Please check if my proof is correct... We need to prove that for any integer $b>1$, $n$, and $c>0$, $c(b^n-1)$ has at least $n$ non-zero digits when written in base $b$. Let $c=\sum_{i=0}^{m} x_i b^i$, where $0\leq x_i<b$. We can use induction on $m$. If $m = 0$, then $c < b$, and $a=c(b^n-1)=cb^n-c=\overline{(c-1)(b-1)...(b-1)(b-c)}$ in base $b$, giving $n$ non-zero digits for $c=1$ and $n+1$ non-zero digits for $c>1$. Now assume $c(b^n-1)$ have at least $n$ non-zero digits for $m=k$, we want to prove the statement is true for $m=k+1$. Let $c=x_{k+1}b^{k+1}+c^'$, where $c^{'}=\sum_{i=0}^{k} x_i b^i$. Let $c^{'}(b^n-1)=\sum_{i=0}^{k+n} y_i b^i$, where $0\leq y_i<b$., then $a=x_{k+1}b^{k+n+1}+y_{k+n}b^{k+n}+...+y_{k+2}b^{k+2}+y_{k+1}b^{k+1}-x_{k+1}b^{k+1}+y_kb^k+...+y_0$. If $x_{k+1}=y_{k+1}$, $a$ would have the same number of zeros in base $b$ as $c^{'}(b^n-1)$, because one digit would be changed to zero and a non-zero digit would be added, without changing anything else. If $x_{k+1}<y_{k+1}$, we will get one more. If $x_{k+1}>y_{k+1}$, then we can replace $y_{k+1}-x_{k+1}$ by $y_{k+1}-x_{k+1}+b$ (a non-zero number) and work on coefficients of larger exponents to get all coefficients in range. This would mean decrease the first non-zero coefficient met when going left from exponent $k+1$ by 1 and change all zero coefficients met on the way to $b-1$. Obviously at most 1 coefficient is changed from non-zero to zero, but again, the added non-zero coefficient for exponent $k+n+1$ would offset this decrease. In conclusion, $c(b^n-1)$ would have at least as much non-zero digits as $c^{'}(b^n-1)$.

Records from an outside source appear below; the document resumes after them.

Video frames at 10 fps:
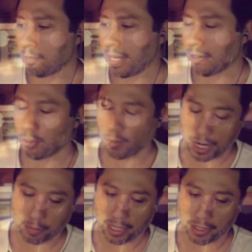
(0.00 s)
Yes,
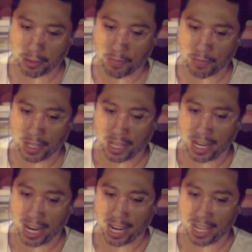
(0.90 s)
I love her,
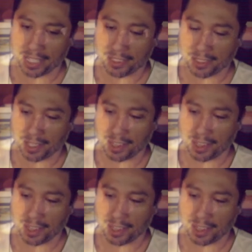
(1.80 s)
but if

We allow nubers in base b to have leading zeroes until their numer of digits in multiple of n. The value of a number with leading zeroes in the same as without zeroes. All operations will be in b base. Assume for the purpose of contradiction that there exist a multiple of $b^{n}-1$ with less than n nonzero digits. It is easy to prove that if $g(t)$ is the number of nonzero digits of $t$ then $g(s+t)\le g(s)+g(t)$. And if $g(t),g(s)>0$ then $g(s+t)>0$ Given $s=a_{1}a_{2}...a_{kn}$ a number multiple of $b^{n}-1$ we split his digits into blocks of n digits $c_{1}=a_{1}....a_{n}$, $c_{2}=a_{n+1}...a_{2n},...,c_{k}=a_{nk-n+1}....a_{n}$ . It is easy to see that $s'=c_{1}+c_{2}+c_{3}+...+c_{k}\equiv s (\mod b^{n}-1)$ and $s'$ is strictly less than $s$ if s have more than n digits. Cotinuing this transformation we will get smaler and smaler s's until they have less than or exactly n digits. Now it is obvious that a number $s$ with $\le n$ digits and $<$ nonzero digits cannot be a multiple of $b^{n}-1$ because $0<s<b^{n}-1$. We got the desired contradction.

Is this a valid proof: Let $a=k(b^n-1)$, where $k$ has $x$ nonzero digits and $y$ zeros in base $b$. Also assume that $k$ has no trailing zeros because, if it did, we can simply consider the same number without the zeros and then multiply them in later for no net effect. Then, if you consider the subtraction of $k(b^n)$ by $k$ in base $b$, we have that $k(b^n)$ is $k$ followed by $n$ zeros, and $k$ is simply $k$. Thus, when we subtract, we carry over a $1$, and all the zeros but the last one become a $(b-1)$. All the $(n-(x+y))$ $(b-1)$'s will stay that way and the $x$ nonzero digits on top will stay nonzero, and the $y$ zeros on bottom will become $(b-1)$'s. Thus, we have at least $(n-(x+y))+x+y=n$ nonzero digits, as desired. Note: This is much easier to follow if you write out the two column subtraction, but I don't know how to align that in latex...